The rest of us do not have their strength, of course, nor do we have the time to develop short game skills even close to theirs. And our greens are not the perfect surfaces they enjoy, nor do we have caddies, green-reading books, etc. So, we battle mightily to shoot our best scores, whether that be in the 70s, 90s, or higher.

There is no question that most PGA Tour players are high-level athletes, who train daily for both body strength and flexibility, as well as the specific skills to make a golf ball do what they intend it to. But even with all that, it is amazing how bad they can hit it sometimes and how mediocre (for them) the majority of their shots really are — or at least they were this week.

Watching the Wells Fargo event this weekend, you could really see how their games are – relatively speaking – very much like ours on a week-to-week basis.

What really stood out for me as I watched some of this event was so few shots that were awe-inspiring and so many that were really terrible. Rory even put his win in jeopardy with a horrible drive on the 18th, but a very smart decision and a functional recovery saved him. (The advantage of being able to muscle an 8-iron 195 yards out of deep rough and a tough lie is not to be slighted).

Of course, every one of these guys knocks the flag down with approach shots occasionally, if not frequently, but on a longer and tougher golf course, relative mediocrity was good enough to win.

If we can set these guys’ power differences aside, I think we all can learn from watching and seeing that even these players hit “big uglies” with amazing frequency. And that the “meat” of their tee-to-green games is keeping it in play when they face the occasional really tough golf course like Quail Hollow. Do you realize less than 20 of the best players in the world beat par for those 72 holes?

It has long been said that golf is a game of misses, and the player who “misses best” is likely to be “in the hunt” more often than not, and will win his or her share. That old idiom is as true for those of us trying to break 100 or 90 or 80 as it is for the guys trying to win on the PGA Tour each week.

Our “big numbers” happen for the same reasons as theirs do – a simply terrible shot or two at the wrong time. But because we do not have anywhere near their short game and recovery skills, we just do not “get away with” our big misses as frequently as they do.

So, what can you take away from that observation?

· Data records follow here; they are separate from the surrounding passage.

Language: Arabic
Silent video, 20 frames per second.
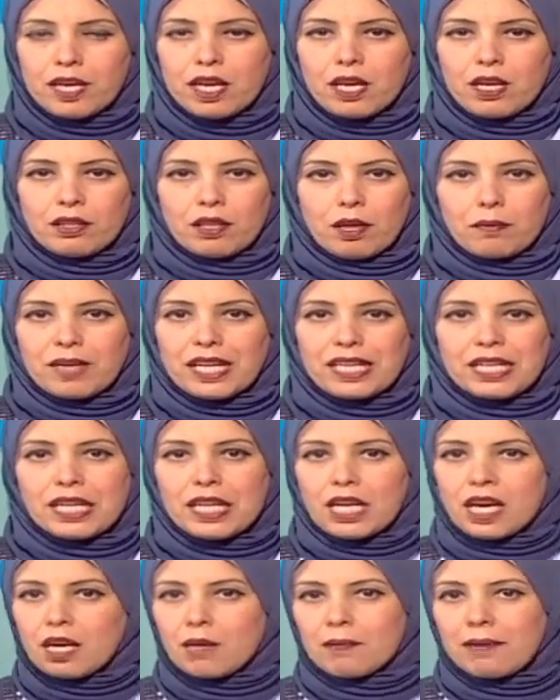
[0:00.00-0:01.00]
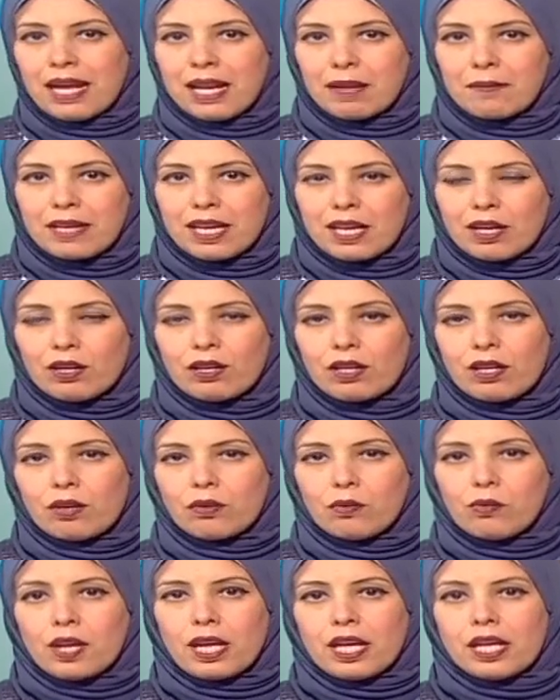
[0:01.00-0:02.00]
طيب يعني ايه حرب عالمية
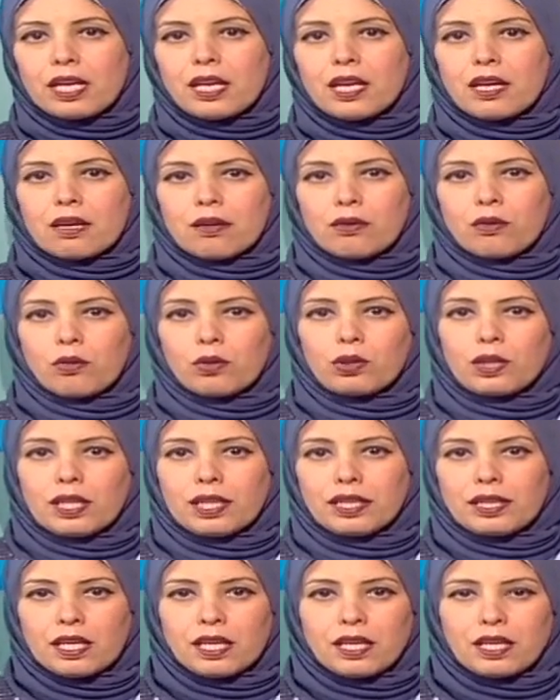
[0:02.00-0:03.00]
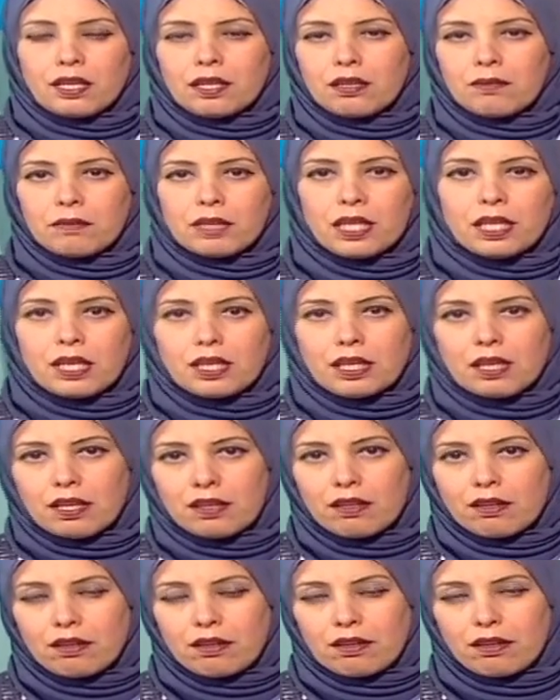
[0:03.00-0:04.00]
الاولى هي كتلتين من
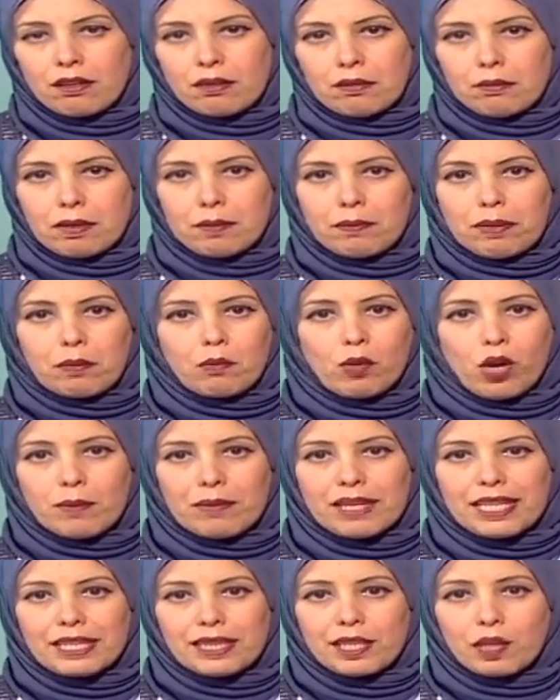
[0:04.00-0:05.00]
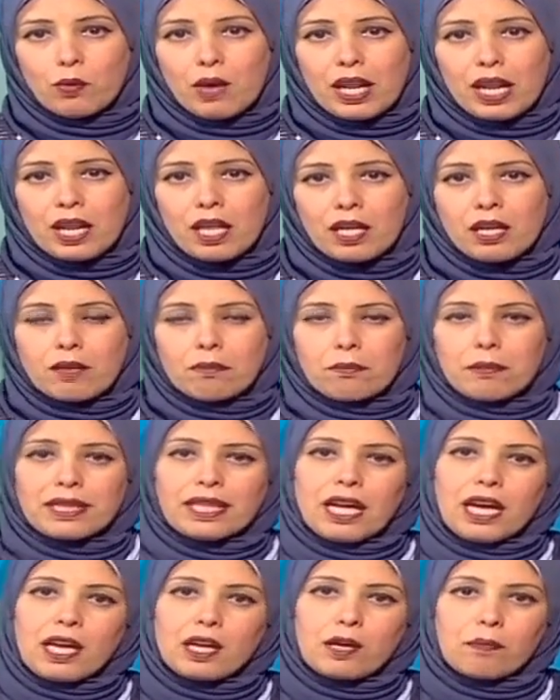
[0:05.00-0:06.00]
آه، من مجموعة من الدول
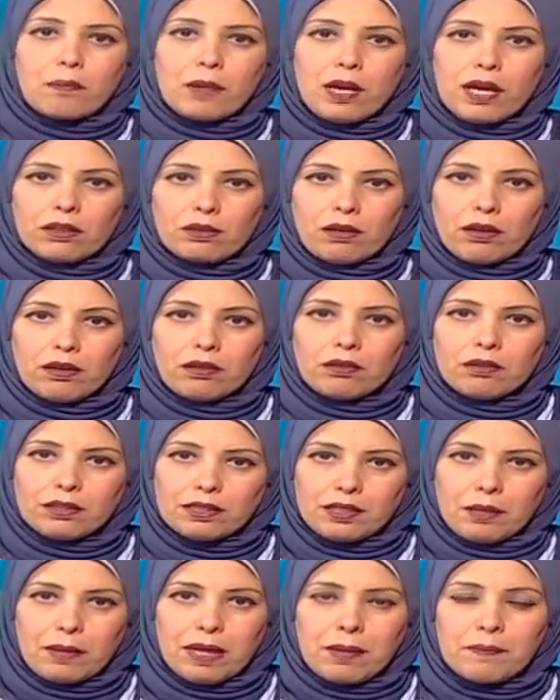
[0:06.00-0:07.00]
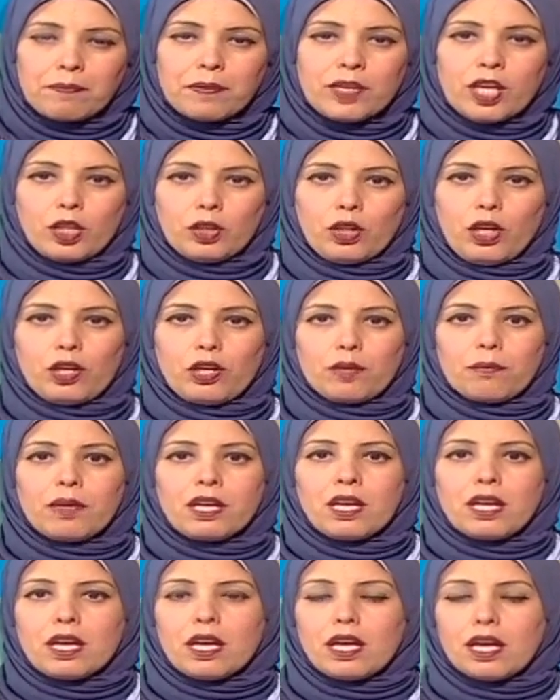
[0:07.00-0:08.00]
بتحارب بعضها تمام طيب
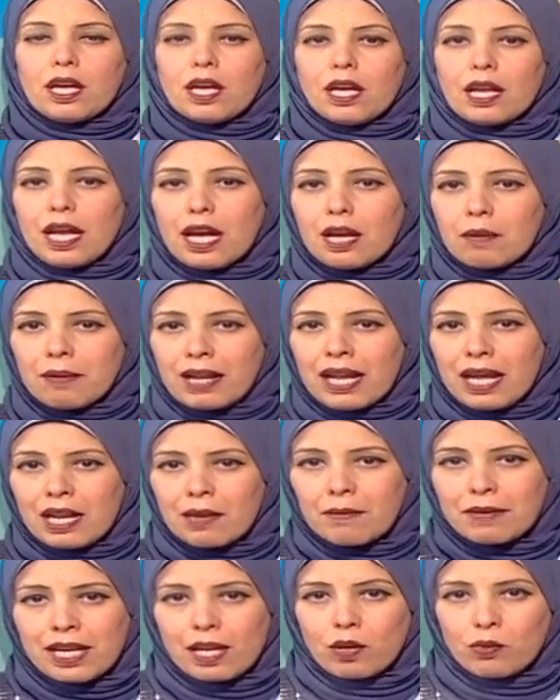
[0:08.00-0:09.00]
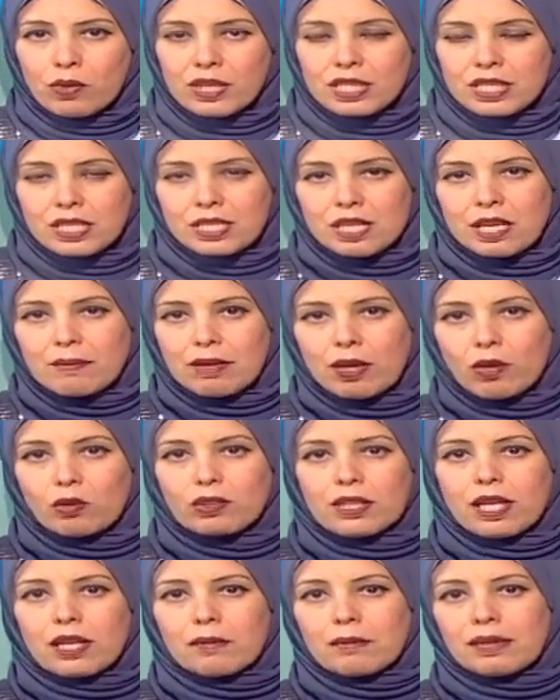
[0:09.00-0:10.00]
آه، الحرب العالميه الاولى دي زي ما انا
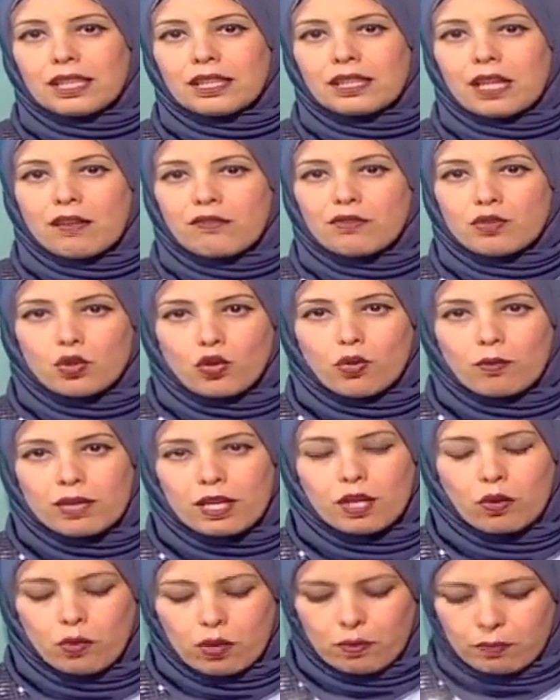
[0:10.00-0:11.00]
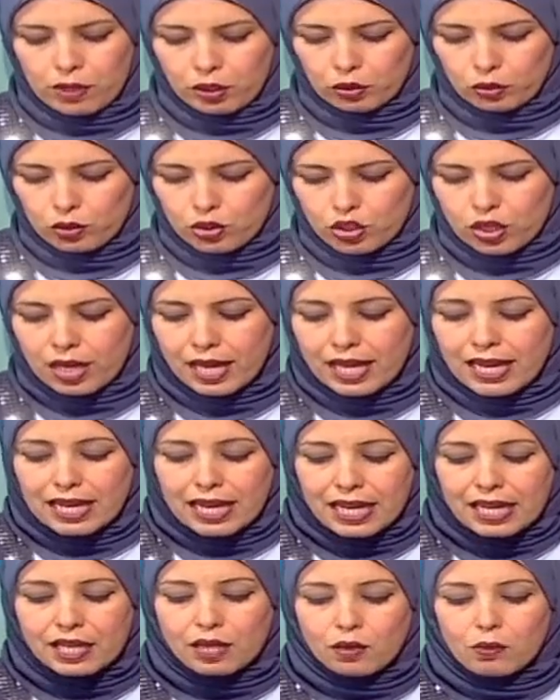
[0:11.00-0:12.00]
قلت لك بدات 1914
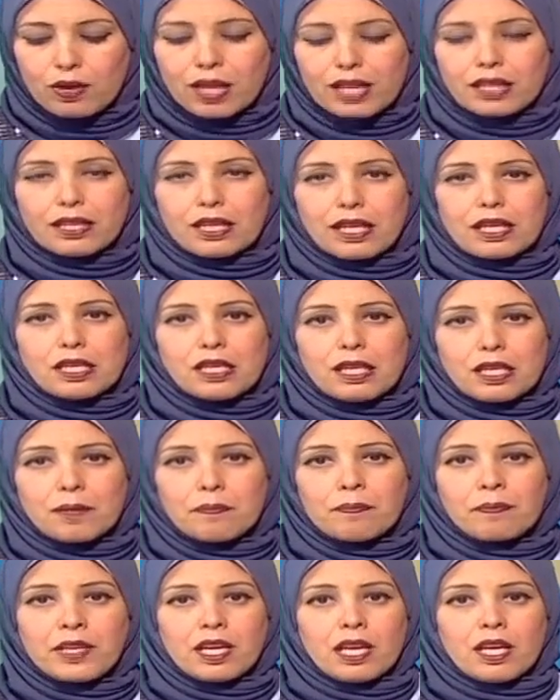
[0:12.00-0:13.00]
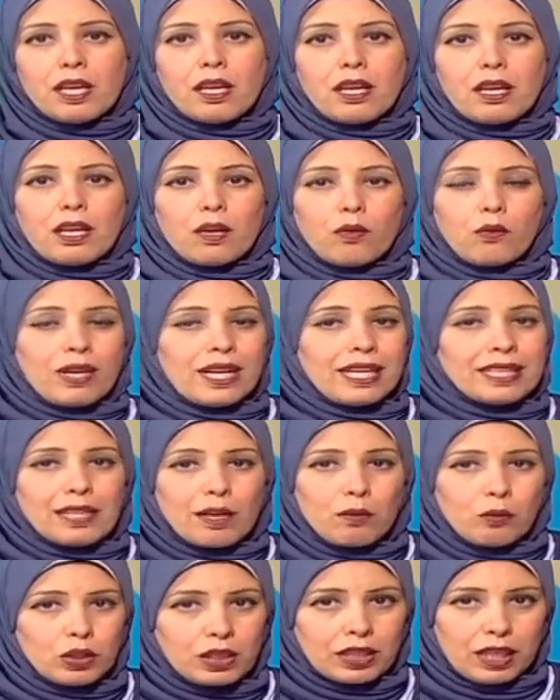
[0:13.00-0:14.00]
هنلاقي يا اولاد ان الولايات
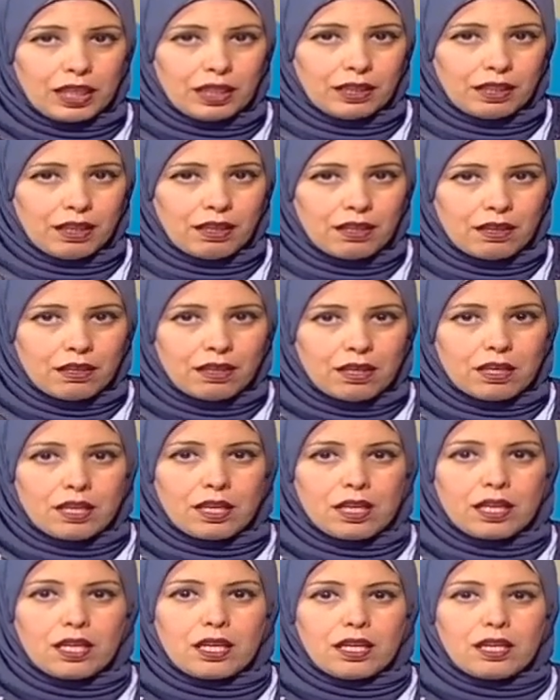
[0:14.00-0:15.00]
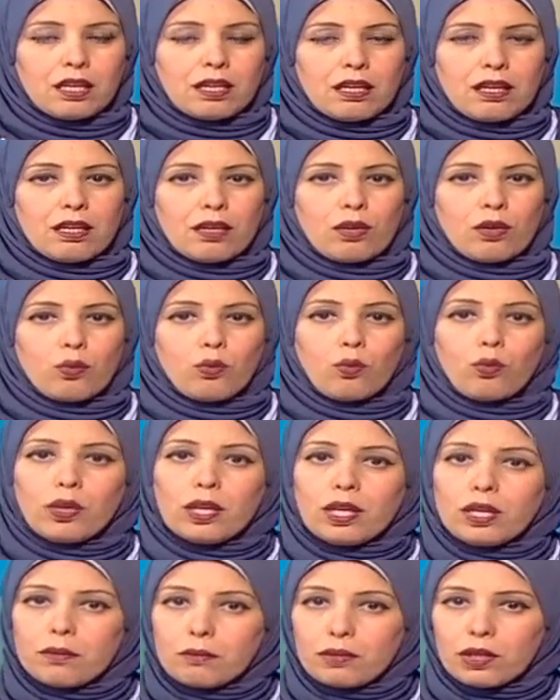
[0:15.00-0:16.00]
المتحده آه،
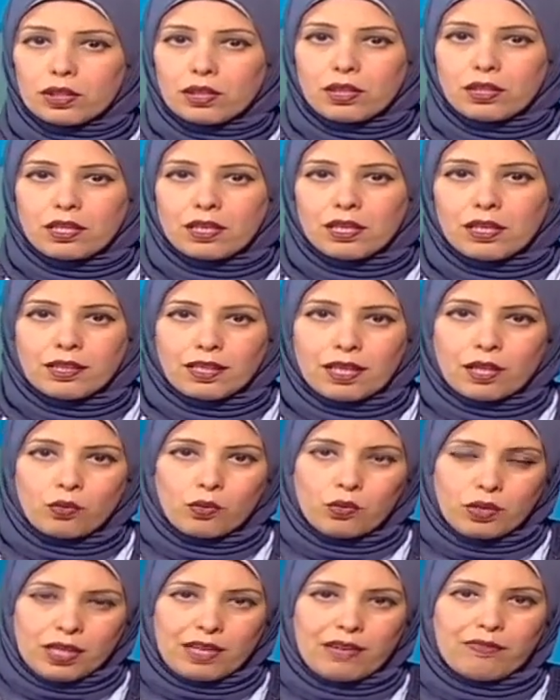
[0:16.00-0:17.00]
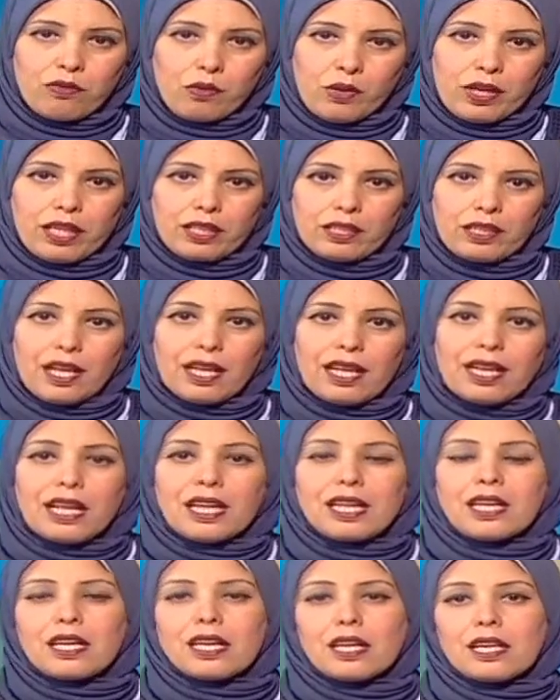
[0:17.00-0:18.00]
وبريطانيا كانوا حلف واحد
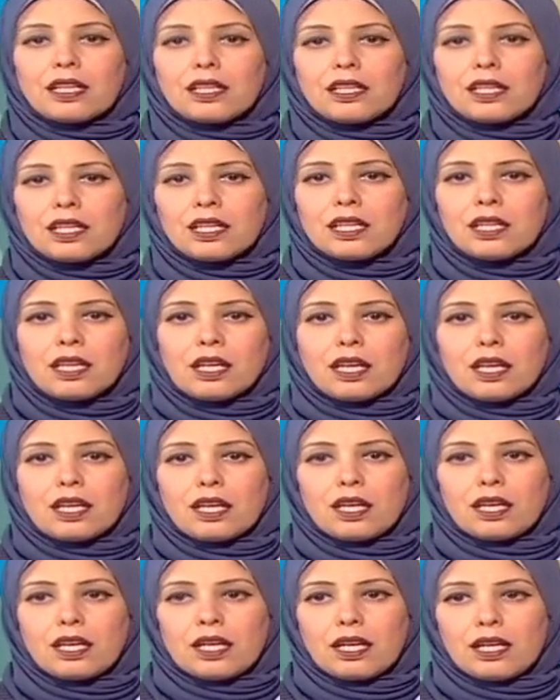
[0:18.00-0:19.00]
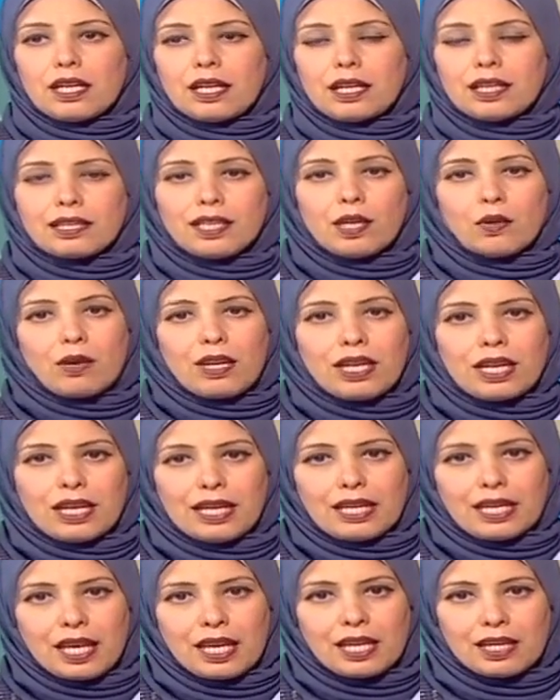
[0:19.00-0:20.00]
هنلاقي ان آه، الدول
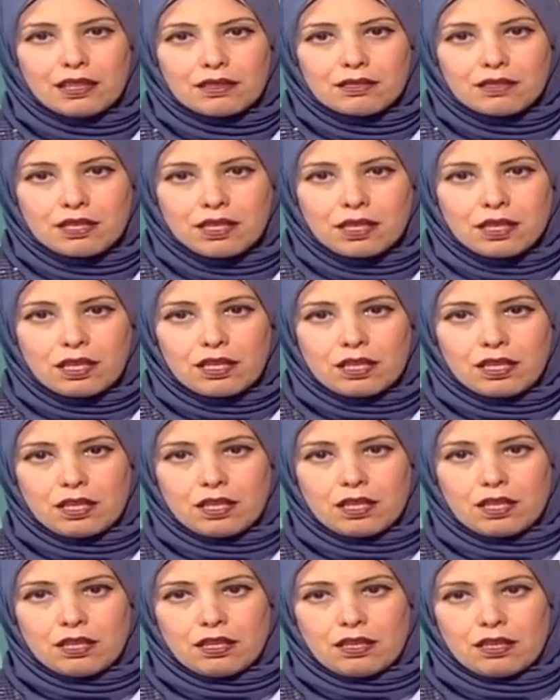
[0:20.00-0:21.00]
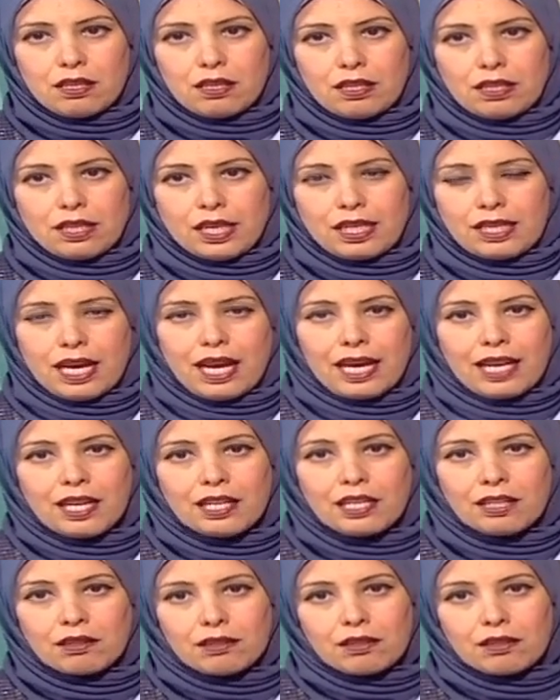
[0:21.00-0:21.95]
اللي كانت يعني اعلنت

I suggest this.

Play within your own reliable strength profile and skill set. Play for your average or typical shot, not your very best, whether that is a drive, approach shot, or short game recovery. And don’t expect a great shot to follow a bad one.
If, no, when you hit the “big miss,” accept that this hole can get away from you and turn into a double or worse, regroup, and stop the bleeding, so you can go on to the next hole.

We can be pretty darn sure Rory McIlroy was not thinking bogey on the 18th tee but changed his objective on the hole once he saw the lie his poor drive had found. It only took a bogey to secure his win, so that became a very acceptable outcome.

There’s a lesson for all of us in that.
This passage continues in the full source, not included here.